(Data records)
== Segment start ==

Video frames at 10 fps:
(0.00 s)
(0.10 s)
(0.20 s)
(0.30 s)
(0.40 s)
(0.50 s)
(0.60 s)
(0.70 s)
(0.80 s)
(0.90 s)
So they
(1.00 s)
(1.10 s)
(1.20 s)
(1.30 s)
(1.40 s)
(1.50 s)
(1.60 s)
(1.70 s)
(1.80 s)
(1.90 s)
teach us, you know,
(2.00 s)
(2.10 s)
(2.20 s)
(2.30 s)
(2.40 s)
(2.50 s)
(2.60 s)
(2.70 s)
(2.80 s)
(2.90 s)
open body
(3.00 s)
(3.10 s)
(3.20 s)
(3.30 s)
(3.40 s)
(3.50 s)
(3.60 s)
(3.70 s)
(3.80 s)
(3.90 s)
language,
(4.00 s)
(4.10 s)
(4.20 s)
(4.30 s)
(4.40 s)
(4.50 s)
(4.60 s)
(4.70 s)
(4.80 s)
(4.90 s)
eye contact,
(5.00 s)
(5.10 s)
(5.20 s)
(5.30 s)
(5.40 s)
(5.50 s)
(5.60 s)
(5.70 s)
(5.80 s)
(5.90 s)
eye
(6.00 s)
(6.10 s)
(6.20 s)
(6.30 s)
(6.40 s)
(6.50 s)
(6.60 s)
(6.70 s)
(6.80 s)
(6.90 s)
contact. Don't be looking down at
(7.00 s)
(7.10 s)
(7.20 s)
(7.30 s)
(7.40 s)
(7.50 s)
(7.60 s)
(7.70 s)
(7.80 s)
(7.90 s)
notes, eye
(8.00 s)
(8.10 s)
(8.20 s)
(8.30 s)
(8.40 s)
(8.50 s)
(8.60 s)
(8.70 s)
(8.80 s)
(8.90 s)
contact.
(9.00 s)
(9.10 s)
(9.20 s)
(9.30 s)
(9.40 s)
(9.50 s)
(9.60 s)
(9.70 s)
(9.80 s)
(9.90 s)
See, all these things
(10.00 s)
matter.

== Segment end ==

◆ **WHAT NEEDS TO BE DONE**
Please copy all of the data above exactly.

◆ **RESPONSE TO THIS EXERCISE**
Video frames at 10 fps:
(0.00 s)
(0.10 s)
(0.20 s)
(0.30 s)
(0.40 s)
(0.50 s)
(0.60 s)
(0.70 s)
(0.80 s)
(0.90 s)
So they
(1.00 s)
(1.10 s)
(1.20 s)
(1.30 s)
(1.40 s)
(1.50 s)
(1.60 s)
(1.70 s)
(1.80 s)
(1.90 s)
teach us, you know,
(2.00 s)
(2.10 s)
(2.20 s)
(2.30 s)
(2.40 s)
(2.50 s)
(2.60 s)
(2.70 s)
(2.80 s)
(2.90 s)
open body
(3.00 s)
(3.10 s)
(3.20 s)
(3.30 s)
(3.40 s)
(3.50 s)
(3.60 s)
(3.70 s)
(3.80 s)
(3.90 s)
language,
(4.00 s)
(4.10 s)
(4.20 s)
(4.30 s)
(4.40 s)
(4.50 s)
(4.60 s)
(4.70 s)
(4.80 s)
(4.90 s)
eye contact,
(5.00 s)
(5.10 s)
(5.20 s)
(5.30 s)
(5.40 s)
(5.50 s)
(5.60 s)
(5.70 s)
(5.80 s)
(5.90 s)
eye
(6.00 s)
(6.10 s)
(6.20 s)
(6.30 s)
(6.40 s)
(6.50 s)
(6.60 s)
(6.70 s)
(6.80 s)
(6.90 s)
contact. Don't be looking down at
(7.00 s)
(7.10 s)
(7.20 s)
(7.30 s)
(7.40 s)
(7.50 s)
(7.60 s)
(7.70 s)
(7.80 s)
(7.90 s)
notes, eye
(8.00 s)
(8.10 s)
(8.20 s)
(8.30 s)
(8.40 s)
(8.50 s)
(8.60 s)
(8.70 s)
(8.80 s)
(8.90 s)
contact.
(9.00 s)
(9.10 s)
(9.20 s)
(9.30 s)
(9.40 s)
(9.50 s)
(9.60 s)
(9.70 s)
(9.80 s)
(9.90 s)
See, all these things
(10.00 s)
matter.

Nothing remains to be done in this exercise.